L’auteur prévient (texte accessible sur le site de l’éditeur), qu’il se peut que son lecteur « ne pige pas » son livre. Auquel cas il voudra le relire. Il se peut qu’alors il le pige, un peu, moyen ou beaucoup.

 

Mais qu’est-ce que piger un livre, un poème ? Certainement pas le comprendre. Peut-être plus se laisser affecter, par sa forme, son son, son sens. Se le prendre en pleine figure, pourquoi pas. Ce serait un peu ça la prophétie. L’oracle.

 

Forme. Elle est parfaite, magnifique. « Composé de 4 quintils présentés sur une double page » (quintil : strophe de cinq vers), le poème « est un centon de Michel de Nostredame (Nostradamus) et Germain Colin Bucher ».

 

Un centon, c’est-à-dire un texte constitué d’éléments empruntés à d’autres textes (ici de deux hommes du XVIe), réarrangés pour composer le texte neuf. À l’origine, un manteau d’étoffe faite de plusieurs pièces cousues.

 

La forme du livre (l’objet) : c’est donc comme un écrin de papier, qu’il faut ouvrir avec un couteau sans dents, à l’ancienne. 8 pages (voir le titre de la collection, 8 clos), seulement 2 opérations de coupage, en haut (petit côté).

 

Le vers : décasyllabe (4 + 6), sauf un octosyllabe page de gauche, deux alexandrins page de droite (ceux dont est issu le titre, le grand essaim d’abeilles).
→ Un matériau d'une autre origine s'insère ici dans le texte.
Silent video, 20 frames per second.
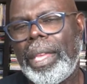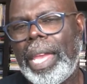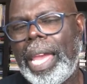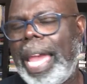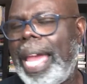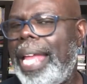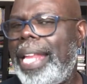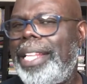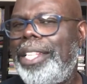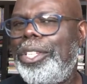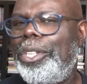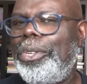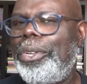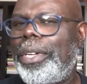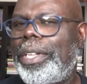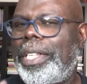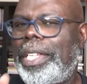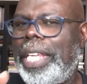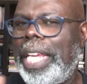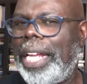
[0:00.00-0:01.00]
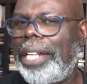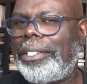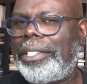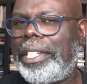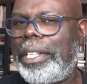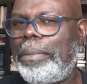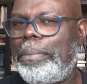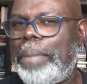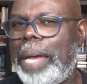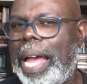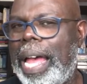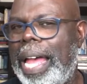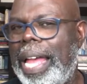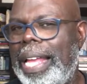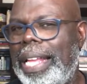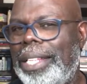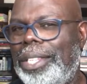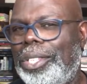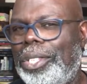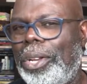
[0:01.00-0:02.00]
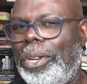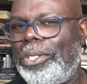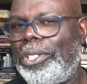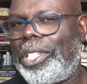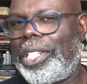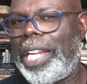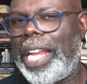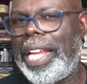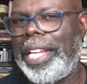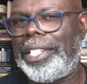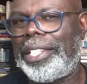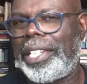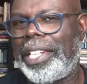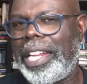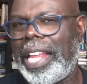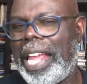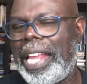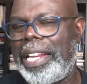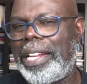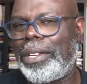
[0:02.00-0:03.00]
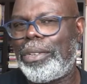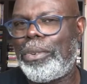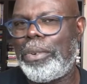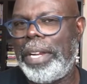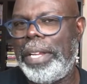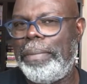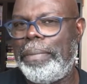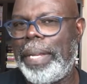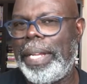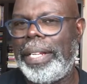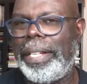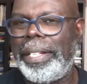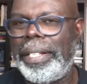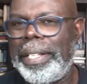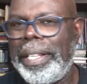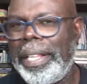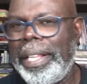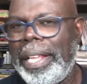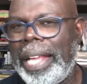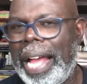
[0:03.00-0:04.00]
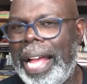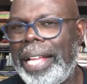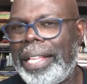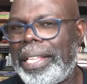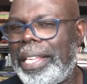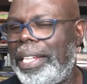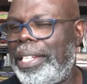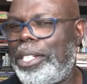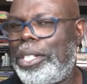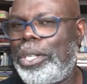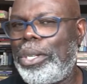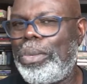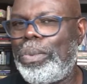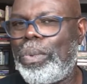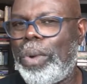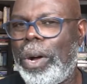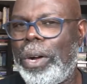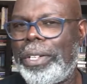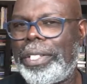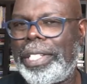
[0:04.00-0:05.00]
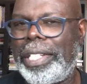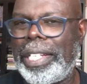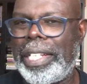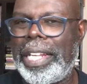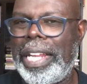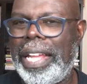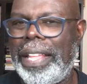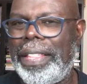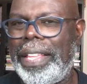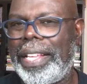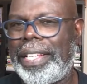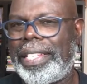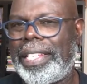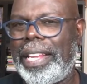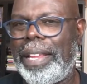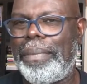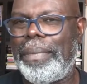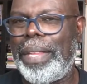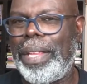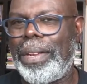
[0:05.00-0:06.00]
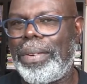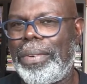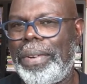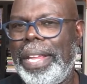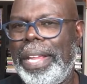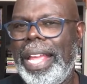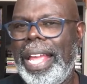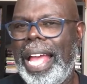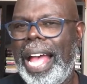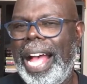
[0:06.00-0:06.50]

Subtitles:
And you are guilty by association and agreement. How can two walk together except they agree?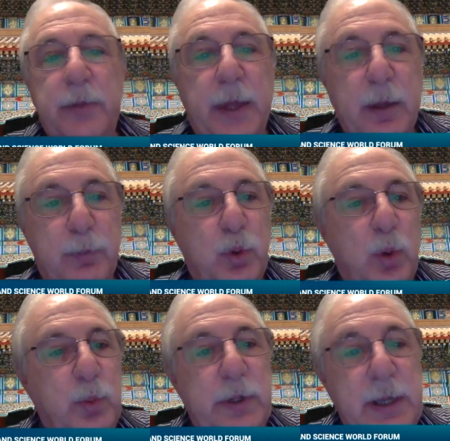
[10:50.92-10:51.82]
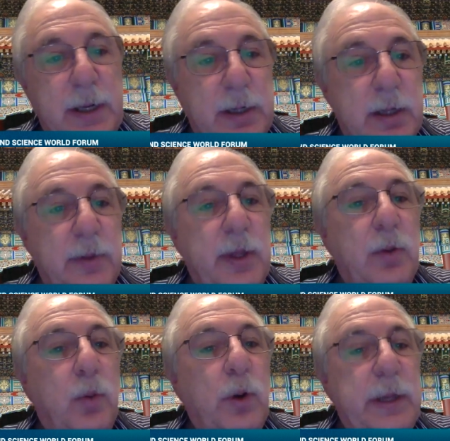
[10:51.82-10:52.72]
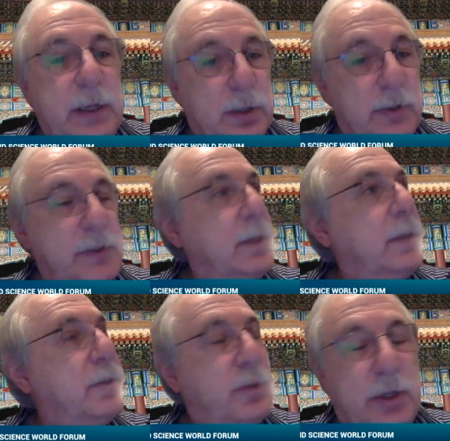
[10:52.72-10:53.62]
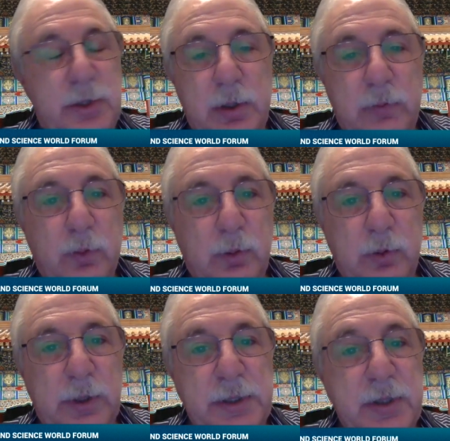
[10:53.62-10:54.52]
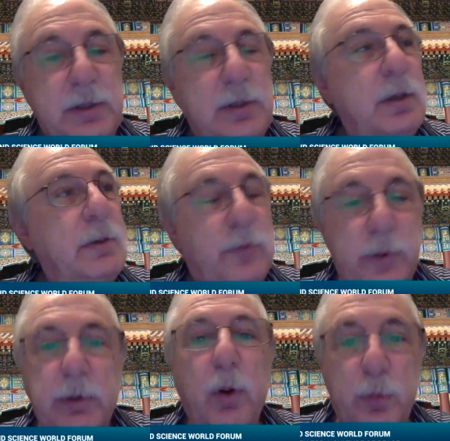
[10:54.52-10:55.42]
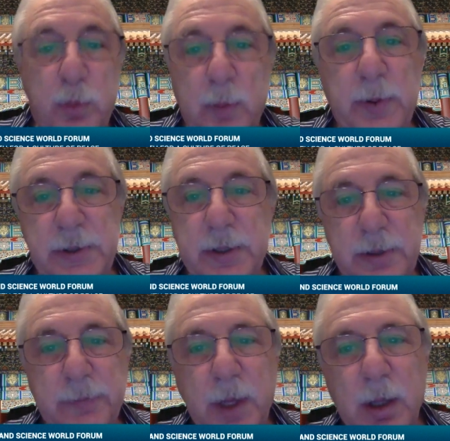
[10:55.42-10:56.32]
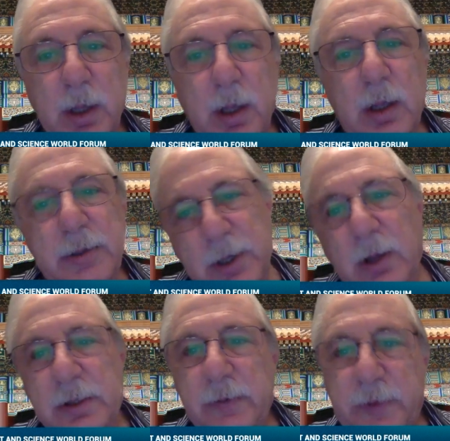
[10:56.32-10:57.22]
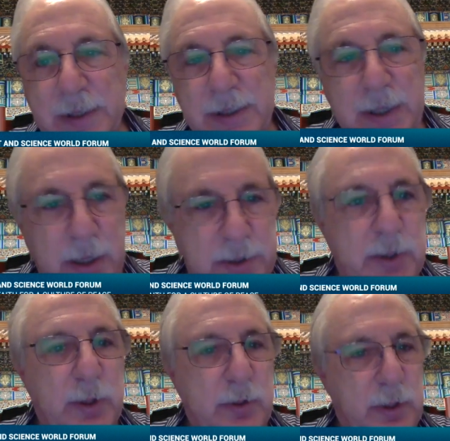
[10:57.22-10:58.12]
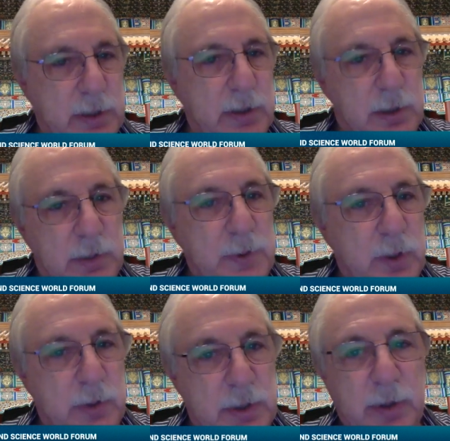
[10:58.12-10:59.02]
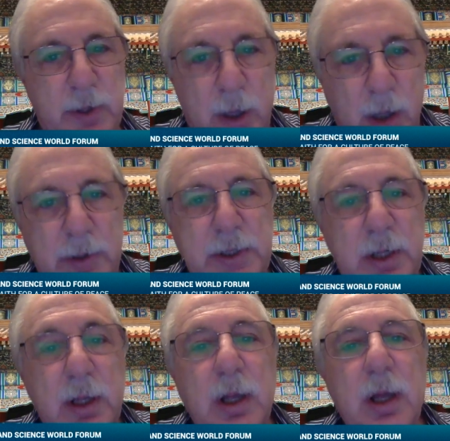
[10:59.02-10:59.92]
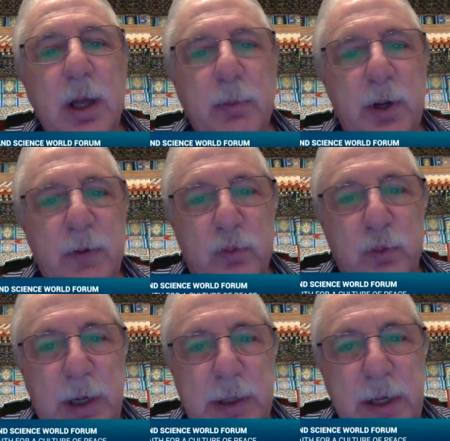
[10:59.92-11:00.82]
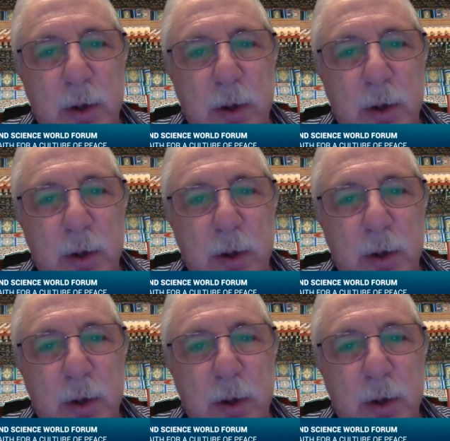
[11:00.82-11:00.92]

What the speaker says: They appropriated the Orientalist construction of world religions for their own purposes. Scholars have discussed their criticisms of Christian theology, but have rarelySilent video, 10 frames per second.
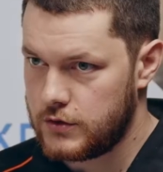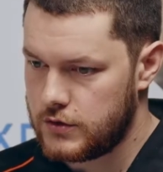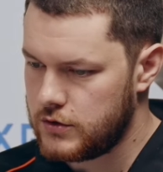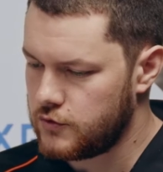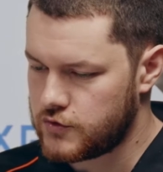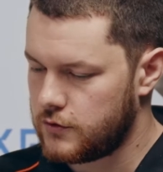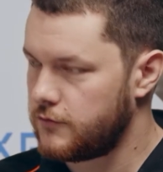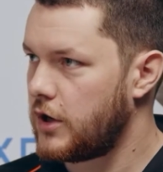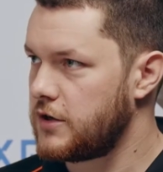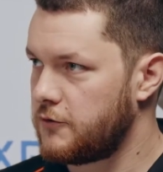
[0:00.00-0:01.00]
you're sort of
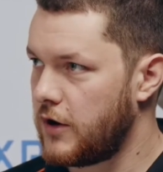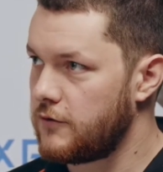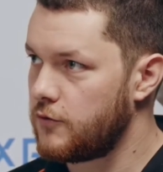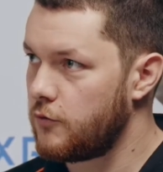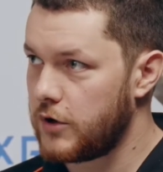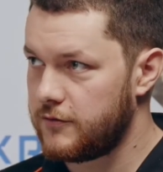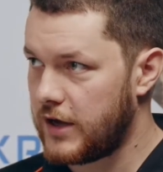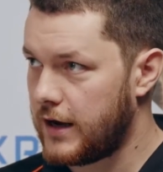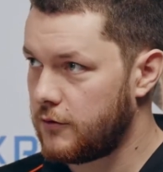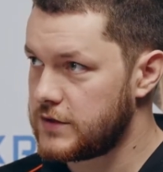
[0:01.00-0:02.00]
9 to 5 or whatever
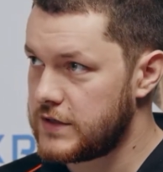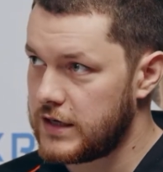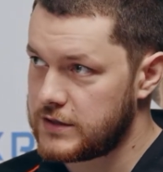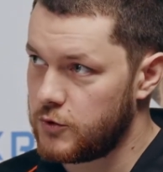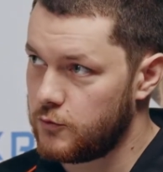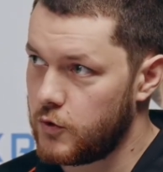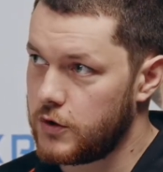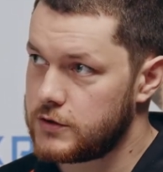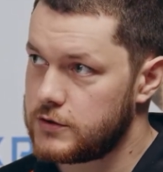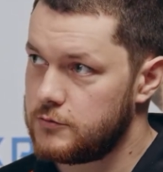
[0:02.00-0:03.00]
hours the expert
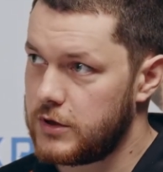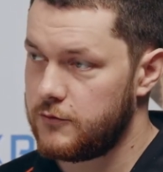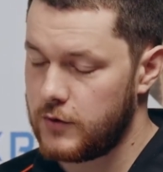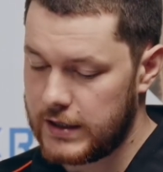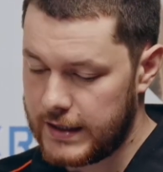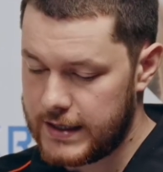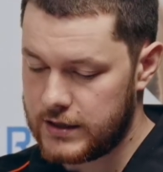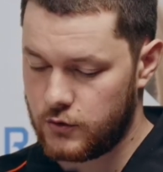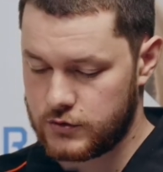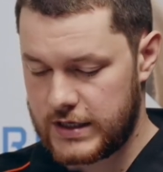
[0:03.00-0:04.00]
works. But if we link
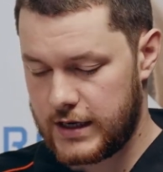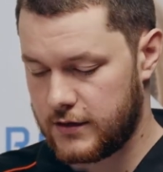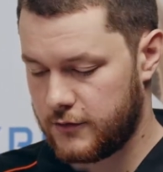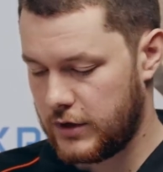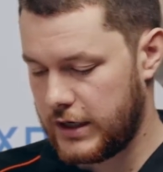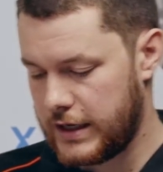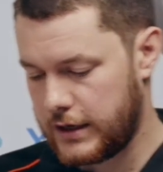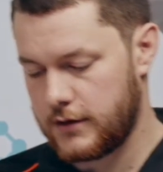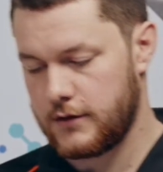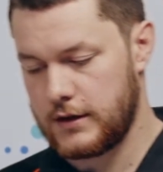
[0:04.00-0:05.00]
it all together, if we
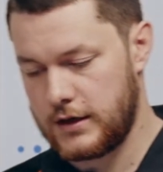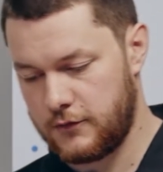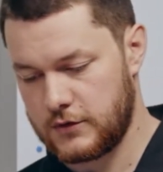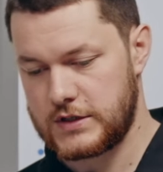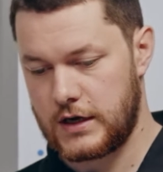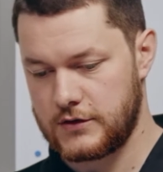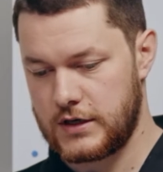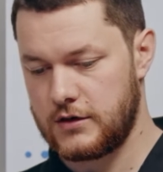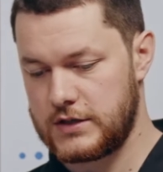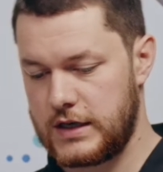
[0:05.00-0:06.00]
link the different sales
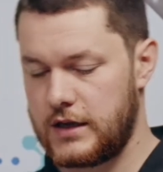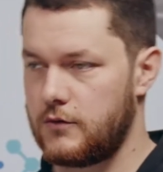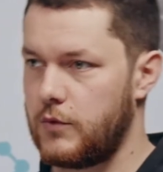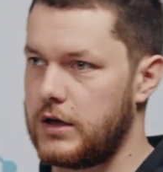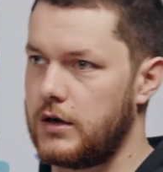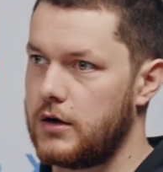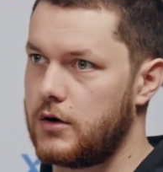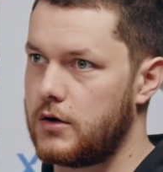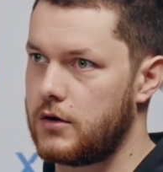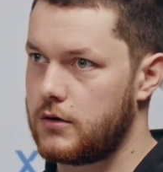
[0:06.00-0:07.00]
areas together, we can
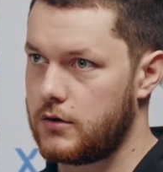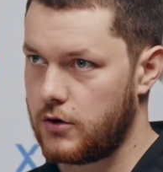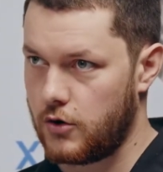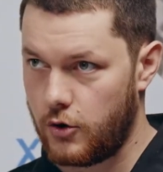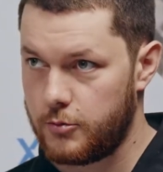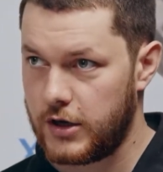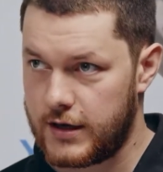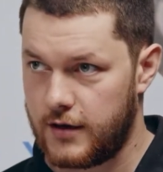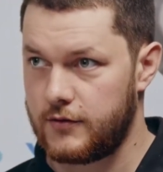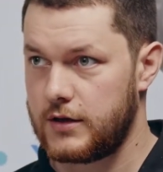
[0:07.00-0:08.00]
globally
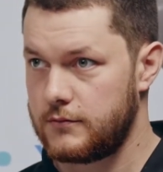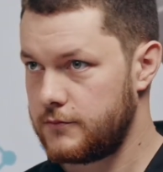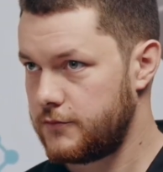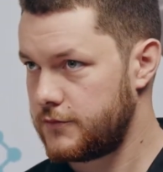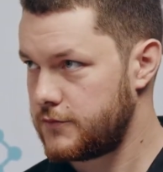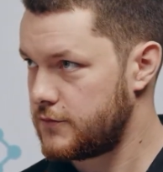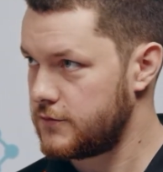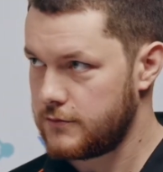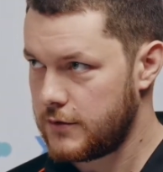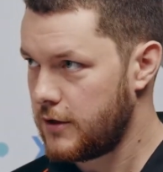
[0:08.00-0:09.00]
cover,
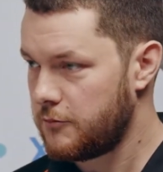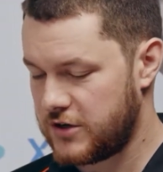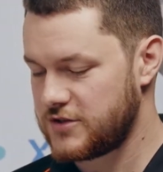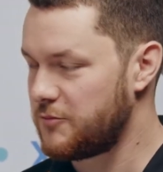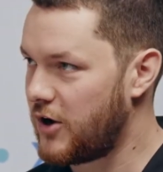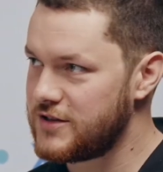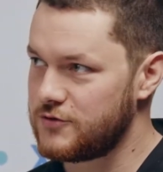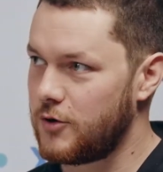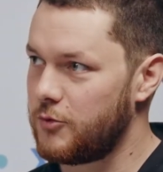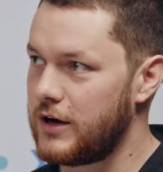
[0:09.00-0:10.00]
because the mines
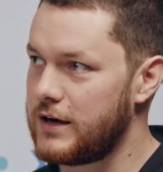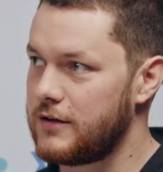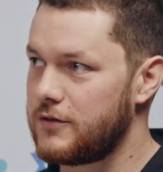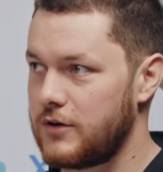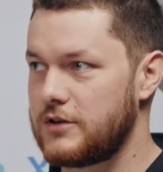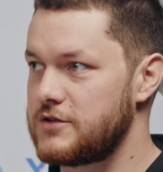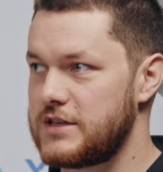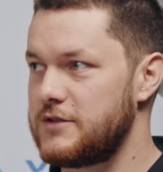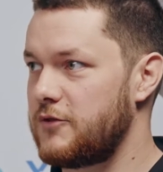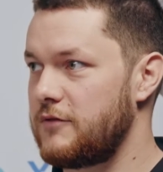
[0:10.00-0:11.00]
are operating
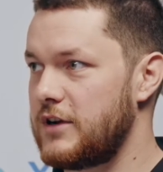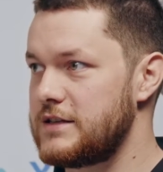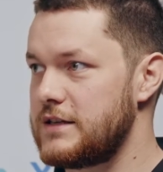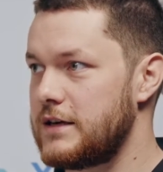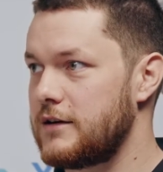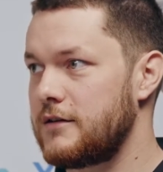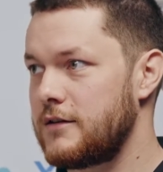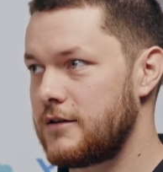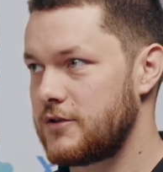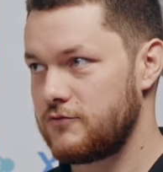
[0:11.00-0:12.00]
365 days a year,
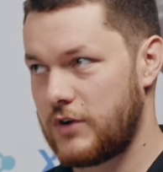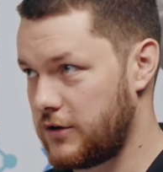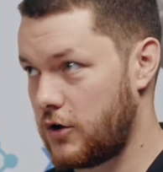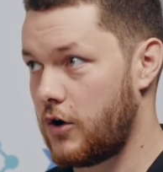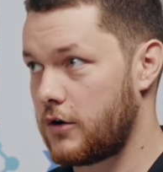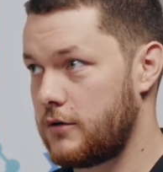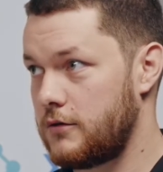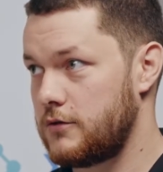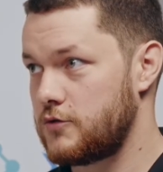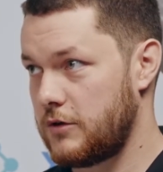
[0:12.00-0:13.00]
round the clock,
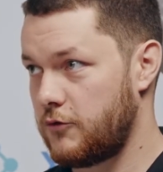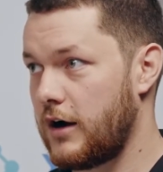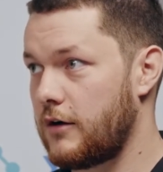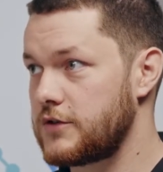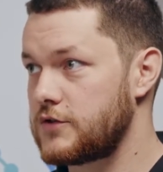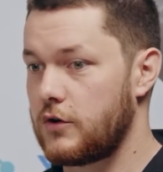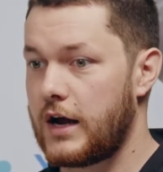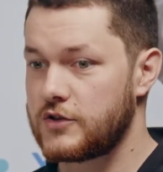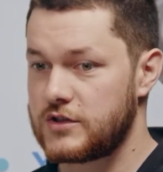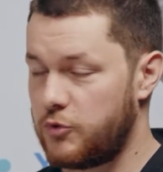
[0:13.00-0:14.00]
24 hours. So
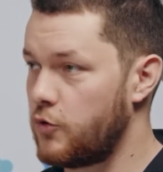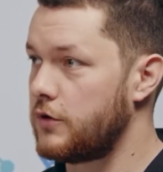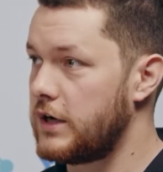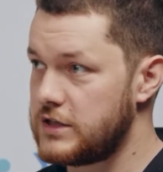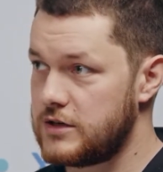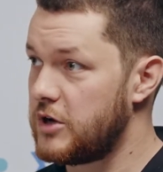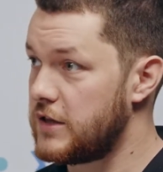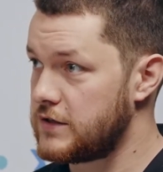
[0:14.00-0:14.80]
our support needs to be the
Le cœur de l’oracle, ce sont trois vers dont le premier commence par « après ma mort ».

 

La formule de ces trois vers, énoncée une première fois au premier quintil (vers 3 à 5) est reprise presque à l’identique au dernier (vers 18 à 20), soit tout à la fin du poème. Visuellement, cela ressemble à un chiasme.

 

Après ma mort, quoi ? Je vous ferai la guerre. Autrement dit je ne vous laisserai pas en paix. Je me rappellerai à votre bon souvenir, à votre conscience. Je vous ferai regretter de vous être comportés avec moi ainsi que vous l’avez fait.

 

Ce n’est pas dit dans le poème. J’invente. Mais la guerre (d’outre-tombe) qui est invoquée est d’abord politique. Contre un oiseau de proie, aigle qui symbolise peut-être le pouvoir royal. Contre les « longs cheveulx de la Gaule celtique ».

 

Contre les pouvoirs, donc. Quelle qu’en soit la forme. Et j’ajouterais : contre la société. L’oracle est d’autant plus fort que la forme est réglée, bellement, dans la douceur de la langue. Cette langue qu’André Bernold sait si bien chanter.

 

Il y a un deuxième cœur, les deux alexandrins du poème : Lo grand eyssame se leuera d’abelhos / Que non saran don le siegen venguddos. Laissons-les s’inscrire dans notre mémoire, essaim de lettres dont on ne peut dire d’où elles viennent.